Omit the pictures. Print each entry below exactly.

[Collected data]
┄┄┄┄┄┄┄┄┄┄┄┄┄┄┄┄┄┄┄┄

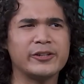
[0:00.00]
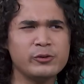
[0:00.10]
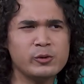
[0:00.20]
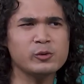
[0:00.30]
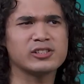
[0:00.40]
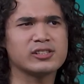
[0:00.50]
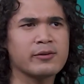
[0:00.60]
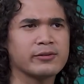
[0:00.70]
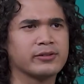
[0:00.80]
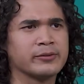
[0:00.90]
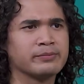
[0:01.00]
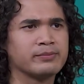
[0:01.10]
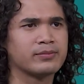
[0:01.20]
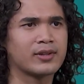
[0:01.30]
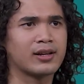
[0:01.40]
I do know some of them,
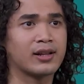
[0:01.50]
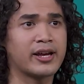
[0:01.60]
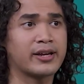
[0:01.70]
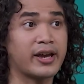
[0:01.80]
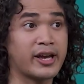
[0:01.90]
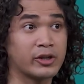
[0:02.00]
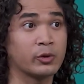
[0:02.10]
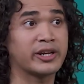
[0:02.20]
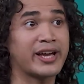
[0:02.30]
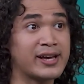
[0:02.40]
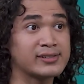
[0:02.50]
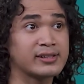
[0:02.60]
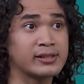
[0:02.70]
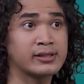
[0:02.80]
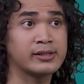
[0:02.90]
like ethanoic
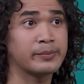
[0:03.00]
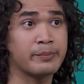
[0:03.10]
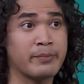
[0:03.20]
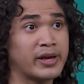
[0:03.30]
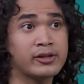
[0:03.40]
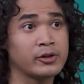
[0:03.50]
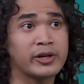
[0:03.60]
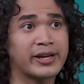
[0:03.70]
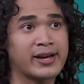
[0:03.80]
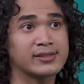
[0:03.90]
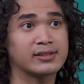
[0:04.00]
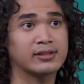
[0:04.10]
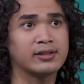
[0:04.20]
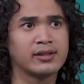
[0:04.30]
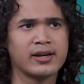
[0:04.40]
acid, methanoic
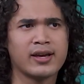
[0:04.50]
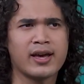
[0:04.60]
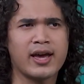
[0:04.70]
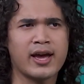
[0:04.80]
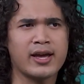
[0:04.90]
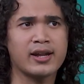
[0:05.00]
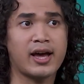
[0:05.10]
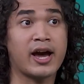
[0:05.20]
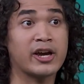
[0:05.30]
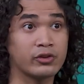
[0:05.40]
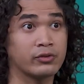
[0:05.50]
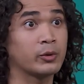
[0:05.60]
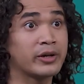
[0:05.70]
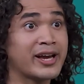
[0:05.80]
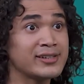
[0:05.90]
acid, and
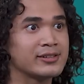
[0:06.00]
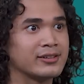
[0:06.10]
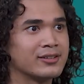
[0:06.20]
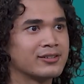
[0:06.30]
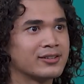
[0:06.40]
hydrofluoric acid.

┄┄┄┄┄┄┄┄┄┄┄┄┄┄┄┄┄┄┄┄

RESPONSE FOR THIS EXERCISE »
[0:00.00]
[0:00.10]
[0:00.20]
[0:00.30]
[0:00.40]
[0:00.50]
[0:00.60]
[0:00.70]
[0:00.80]
[0:00.90]
[0:01.00]
[0:01.10]
[0:01.20]
[0:01.30]
[0:01.40]
I do know some of them,
[0:01.50]
[0:01.60]
[0:01.70]
[0:01.80]
[0:01.90]
[0:02.00]
[0:02.10]
[0:02.20]
[0:02.30]
[0:02.40]
[0:02.50]
[0:02.60]
[0:02.70]
[0:02.80]
[0:02.90]
like ethanoic
[0:03.00]
[0:03.10]
[0:03.20]
[0:03.30]
[0:03.40]
[0:03.50]
[0:03.60]
[0:03.70]
[0:03.80]
[0:03.90]
[0:04.00]
[0:04.10]
[0:04.20]
[0:04.30]
[0:04.40]
acid, methanoic
[0:04.50]
[0:04.60]
[0:04.70]
[0:04.80]
[0:04.90]
[0:05.00]
[0:05.10]
[0:05.20]
[0:05.30]
[0:05.40]
[0:05.50]
[0:05.60]
[0:05.70]
[0:05.80]
[0:05.90]
acid, and
[0:06.00]
[0:06.10]
[0:06.20]
[0:06.30]
[0:06.40]
hydrofluoric acid.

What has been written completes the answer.